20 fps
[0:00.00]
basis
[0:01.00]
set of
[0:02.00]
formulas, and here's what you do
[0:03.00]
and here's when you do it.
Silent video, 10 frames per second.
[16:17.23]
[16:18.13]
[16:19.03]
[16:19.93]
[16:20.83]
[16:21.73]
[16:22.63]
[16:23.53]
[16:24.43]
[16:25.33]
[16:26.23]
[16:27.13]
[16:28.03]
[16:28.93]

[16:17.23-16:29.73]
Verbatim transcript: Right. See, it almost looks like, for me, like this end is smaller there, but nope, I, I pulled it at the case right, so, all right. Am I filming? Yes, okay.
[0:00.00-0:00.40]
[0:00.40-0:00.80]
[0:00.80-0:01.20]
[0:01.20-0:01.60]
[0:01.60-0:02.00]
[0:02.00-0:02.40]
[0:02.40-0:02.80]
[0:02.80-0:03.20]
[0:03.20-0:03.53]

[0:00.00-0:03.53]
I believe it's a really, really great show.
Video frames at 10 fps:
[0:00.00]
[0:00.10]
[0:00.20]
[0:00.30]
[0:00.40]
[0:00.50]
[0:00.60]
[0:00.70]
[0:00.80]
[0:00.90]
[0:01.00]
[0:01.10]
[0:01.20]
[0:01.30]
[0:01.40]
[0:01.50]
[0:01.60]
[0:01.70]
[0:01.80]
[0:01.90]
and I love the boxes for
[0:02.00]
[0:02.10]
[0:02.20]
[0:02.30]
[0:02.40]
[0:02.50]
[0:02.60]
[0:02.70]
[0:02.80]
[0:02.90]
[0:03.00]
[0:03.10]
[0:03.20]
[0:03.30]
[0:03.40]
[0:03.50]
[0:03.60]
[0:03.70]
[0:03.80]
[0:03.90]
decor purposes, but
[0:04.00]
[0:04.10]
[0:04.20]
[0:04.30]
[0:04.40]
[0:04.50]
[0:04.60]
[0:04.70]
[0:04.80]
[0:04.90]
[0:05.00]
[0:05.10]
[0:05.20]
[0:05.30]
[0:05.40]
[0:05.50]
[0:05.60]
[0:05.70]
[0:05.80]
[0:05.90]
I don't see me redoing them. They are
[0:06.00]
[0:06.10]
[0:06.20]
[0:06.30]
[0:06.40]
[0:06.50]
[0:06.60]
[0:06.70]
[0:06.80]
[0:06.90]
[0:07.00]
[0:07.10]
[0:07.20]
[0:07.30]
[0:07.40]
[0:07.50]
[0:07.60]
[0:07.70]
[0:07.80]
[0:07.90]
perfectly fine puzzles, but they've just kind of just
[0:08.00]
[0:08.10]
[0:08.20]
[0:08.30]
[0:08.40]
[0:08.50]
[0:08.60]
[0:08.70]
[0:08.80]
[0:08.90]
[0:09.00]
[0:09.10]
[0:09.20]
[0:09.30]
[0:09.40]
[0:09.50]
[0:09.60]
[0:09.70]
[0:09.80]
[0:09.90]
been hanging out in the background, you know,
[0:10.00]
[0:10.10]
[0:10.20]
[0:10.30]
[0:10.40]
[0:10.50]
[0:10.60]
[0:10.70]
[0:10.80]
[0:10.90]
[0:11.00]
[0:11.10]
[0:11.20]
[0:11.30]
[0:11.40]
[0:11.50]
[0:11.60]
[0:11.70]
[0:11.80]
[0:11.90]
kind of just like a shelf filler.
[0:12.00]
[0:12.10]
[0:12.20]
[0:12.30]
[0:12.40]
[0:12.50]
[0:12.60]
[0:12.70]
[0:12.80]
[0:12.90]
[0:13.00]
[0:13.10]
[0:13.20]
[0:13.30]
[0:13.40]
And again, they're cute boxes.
════════════════════
* WHAT THE EXERCISE ASKS
All lines from the listing above that include "frames" should be shown.

* ANSWER AREA
Silent video, 10 frames per second.
Video frames at 10 fps:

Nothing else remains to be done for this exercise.